▸ What the task requires
Each line from the top of the listing through the one holding "Silent video, 10 frames per second." should be restated word for word, with nothing added and no pictures.

▸ Records for this exercise
┌──
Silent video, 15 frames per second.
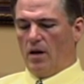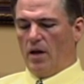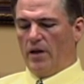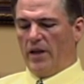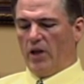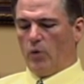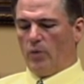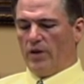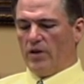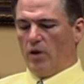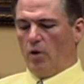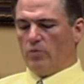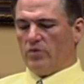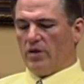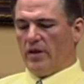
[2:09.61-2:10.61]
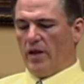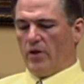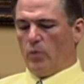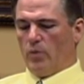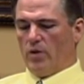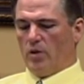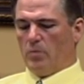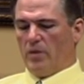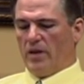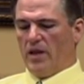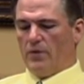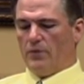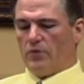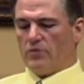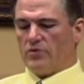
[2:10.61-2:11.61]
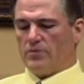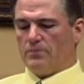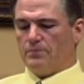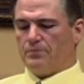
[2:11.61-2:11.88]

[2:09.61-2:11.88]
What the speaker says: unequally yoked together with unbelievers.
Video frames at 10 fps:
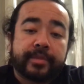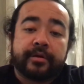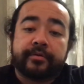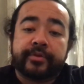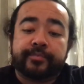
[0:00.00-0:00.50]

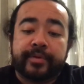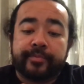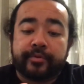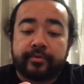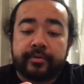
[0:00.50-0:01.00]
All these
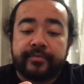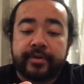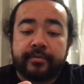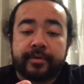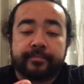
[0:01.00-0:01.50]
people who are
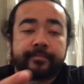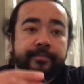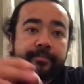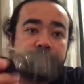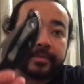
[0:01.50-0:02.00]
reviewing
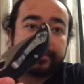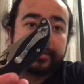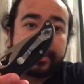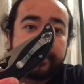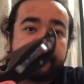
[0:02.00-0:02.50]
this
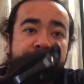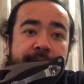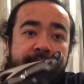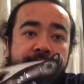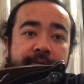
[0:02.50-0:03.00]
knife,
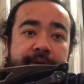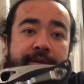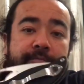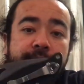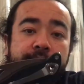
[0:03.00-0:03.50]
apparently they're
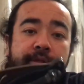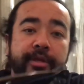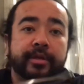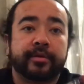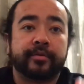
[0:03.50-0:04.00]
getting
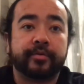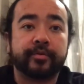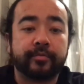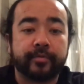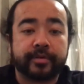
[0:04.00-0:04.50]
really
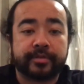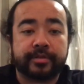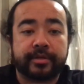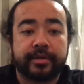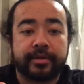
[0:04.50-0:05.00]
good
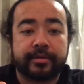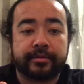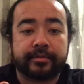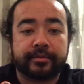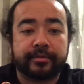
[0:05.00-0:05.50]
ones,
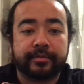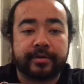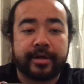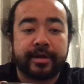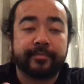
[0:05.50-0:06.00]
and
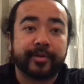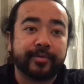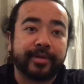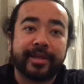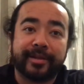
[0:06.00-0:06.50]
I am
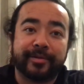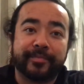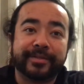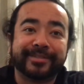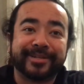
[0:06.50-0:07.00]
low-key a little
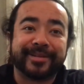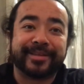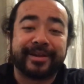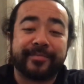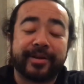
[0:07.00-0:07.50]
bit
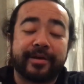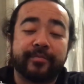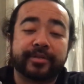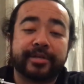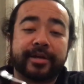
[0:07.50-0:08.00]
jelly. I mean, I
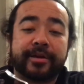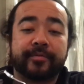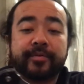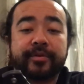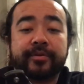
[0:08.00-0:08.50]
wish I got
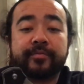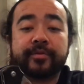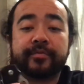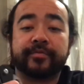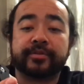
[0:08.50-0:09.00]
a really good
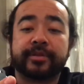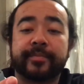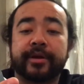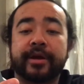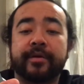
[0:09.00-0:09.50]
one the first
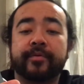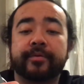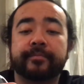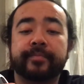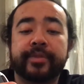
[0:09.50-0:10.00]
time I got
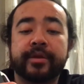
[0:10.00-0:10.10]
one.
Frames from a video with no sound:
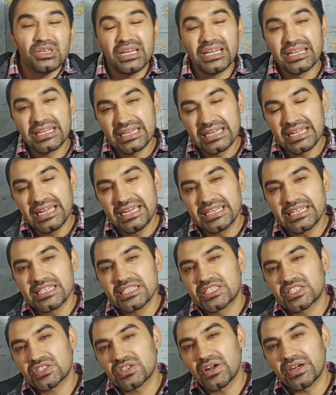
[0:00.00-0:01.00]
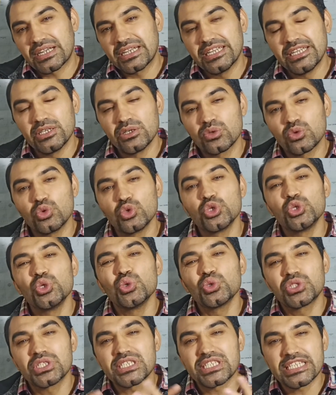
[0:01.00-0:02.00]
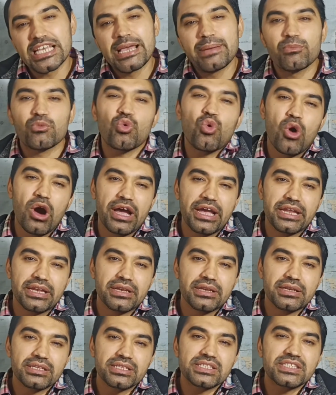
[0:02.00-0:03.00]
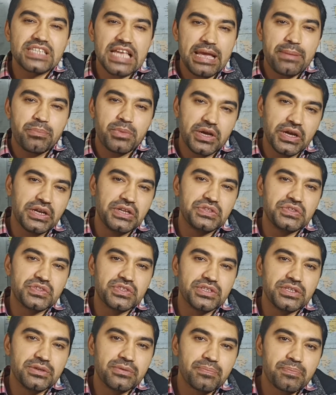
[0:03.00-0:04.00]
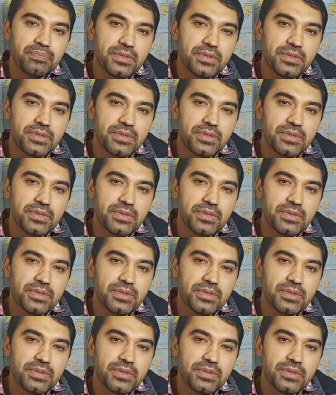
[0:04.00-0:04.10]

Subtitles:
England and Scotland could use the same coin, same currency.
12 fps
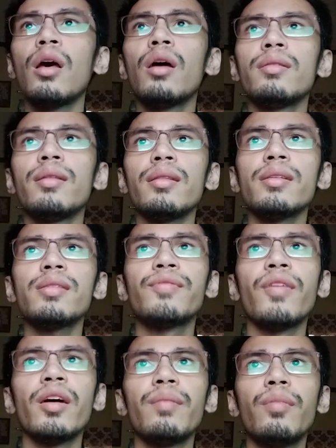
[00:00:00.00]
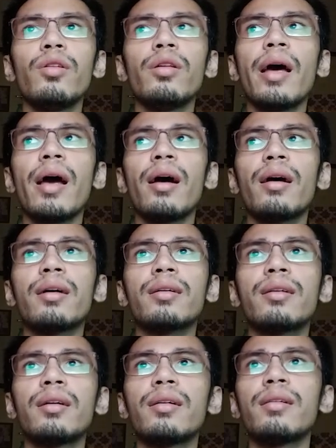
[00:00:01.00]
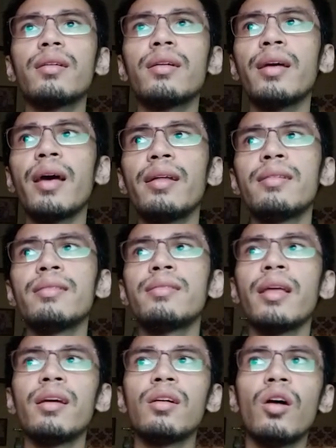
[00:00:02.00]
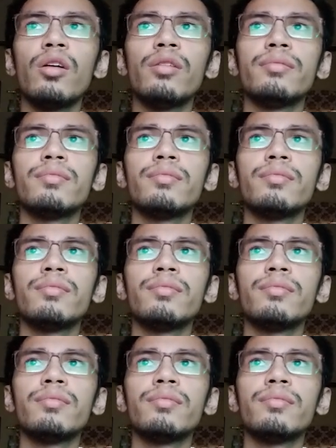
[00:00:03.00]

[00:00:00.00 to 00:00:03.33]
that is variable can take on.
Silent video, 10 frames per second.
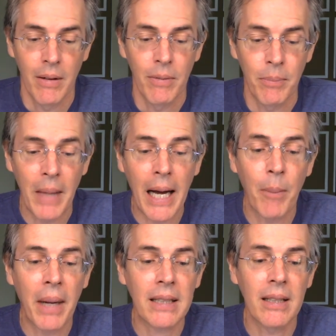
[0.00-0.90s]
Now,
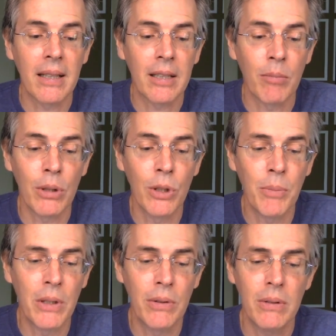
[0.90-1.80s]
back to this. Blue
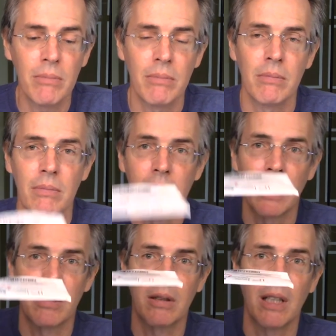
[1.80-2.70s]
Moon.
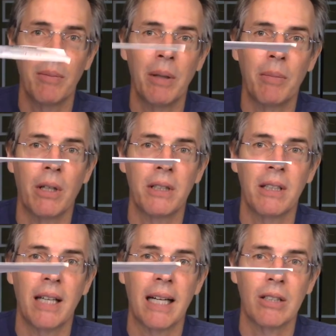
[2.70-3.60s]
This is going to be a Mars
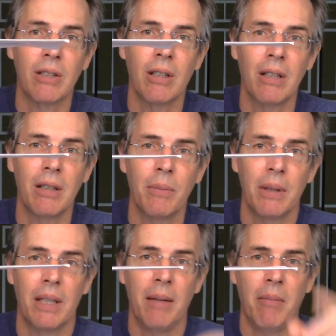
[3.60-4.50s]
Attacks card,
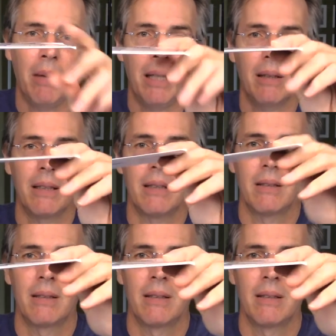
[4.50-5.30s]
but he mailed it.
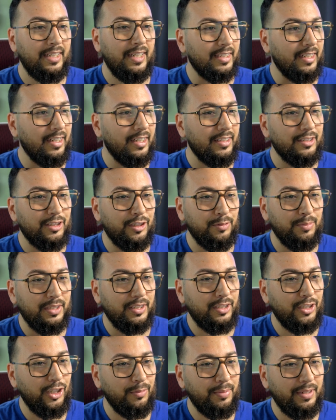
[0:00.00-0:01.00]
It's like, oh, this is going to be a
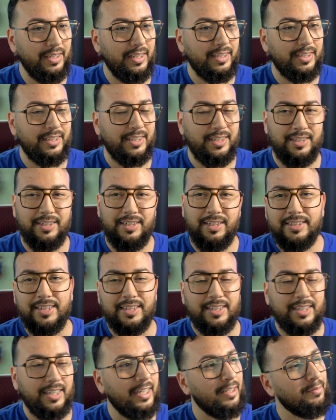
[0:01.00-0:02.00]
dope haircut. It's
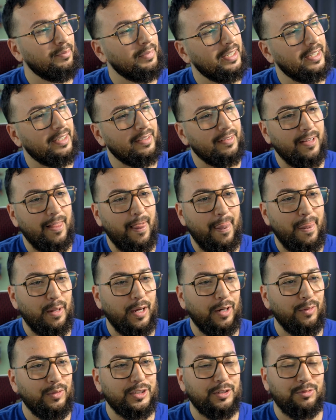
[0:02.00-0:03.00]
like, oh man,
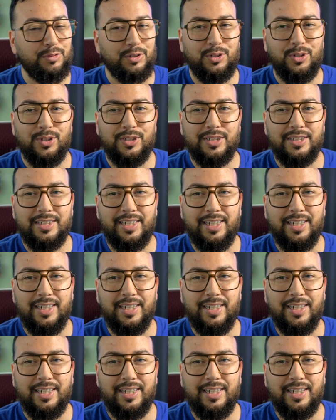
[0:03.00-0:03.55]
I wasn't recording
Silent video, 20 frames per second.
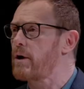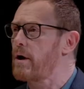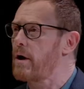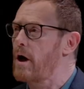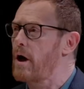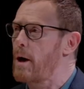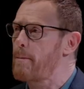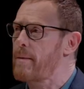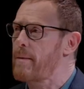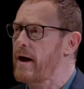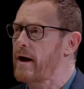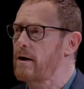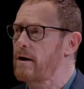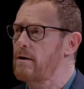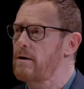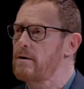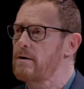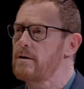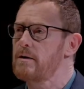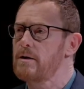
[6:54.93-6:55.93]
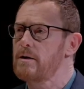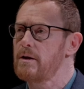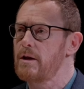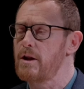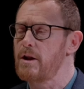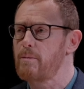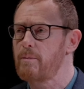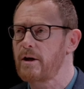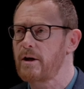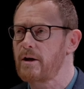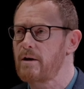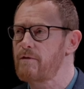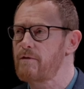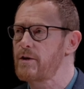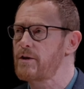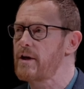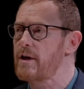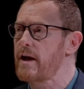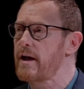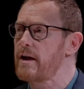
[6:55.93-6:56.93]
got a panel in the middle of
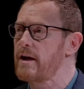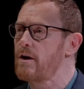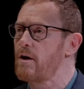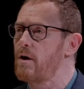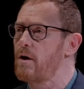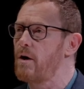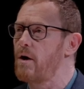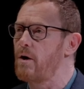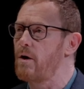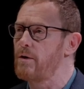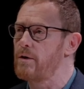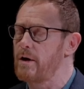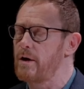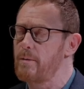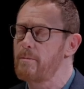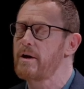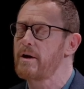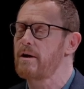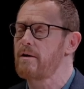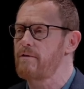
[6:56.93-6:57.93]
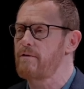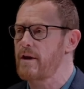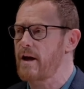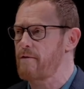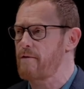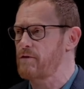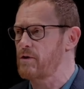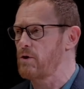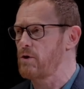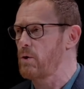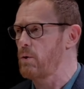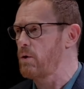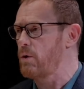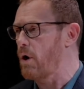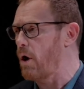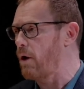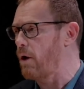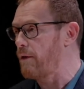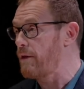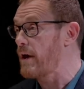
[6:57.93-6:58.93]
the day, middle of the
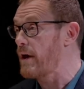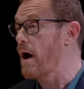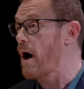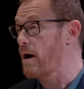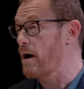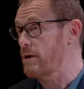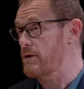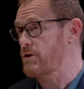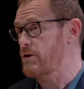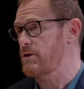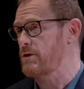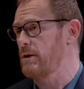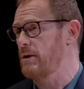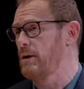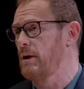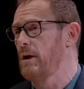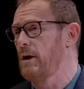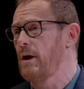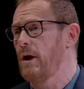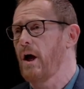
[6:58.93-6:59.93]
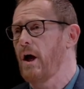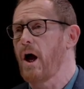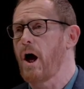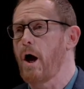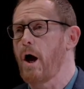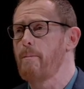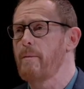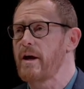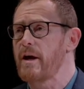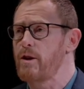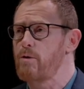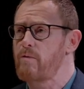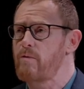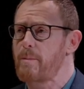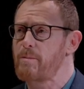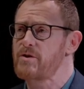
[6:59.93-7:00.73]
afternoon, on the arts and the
└──
▸ Your response
Silent video, 15 frames per second.
[2:09.61-2:10.61]
[2:10.61-2:11.61]
[2:11.61-2:11.88]

[2:09.61-2:11.88]
What the speaker says: unequally yoked together with unbelievers.
Video frames at 10 fps:
[0:00.00-0:00.50]

[0:00.50-0:01.00]
All these
[0:01.00-0:01.50]
people who are
[0:01.50-0:02.00]
reviewing
[0:02.00-0:02.50]
this
[0:02.50-0:03.00]
knife,
[0:03.00-0:03.50]
apparently they're
[0:03.50-0:04.00]
getting
[0:04.00-0:04.50]
really
[0:04.50-0:05.00]
good
[0:05.00-0:05.50]
ones,
[0:05.50-0:06.00]
and
[0:06.00-0:06.50]
I am
[0:06.50-0:07.00]
low-key a little
[0:07.00-0:07.50]
bit
[0:07.50-0:08.00]
jelly. I mean, I
[0:08.00-0:08.50]
wish I got
[0:08.50-0:09.00]
a really good
[0:09.00-0:09.50]
one the first
[0:09.50-0:10.00]
time I got
[0:10.00-0:10.10]
one.
Frames from a video with no sound:
[0:00.00-0:01.00]
[0:01.00-0:02.00]
[0:02.00-0:03.00]
[0:03.00-0:04.00]
[0:04.00-0:04.10]

Subtitles:
England and Scotland could use the same coin, same currency.
12 fps
[00:00:00.00]
[00:00:01.00]
[00:00:02.00]
[00:00:03.00]

[00:00:00.00 to 00:00:03.33]
that is variable can take on.
Silent video, 10 frames per second.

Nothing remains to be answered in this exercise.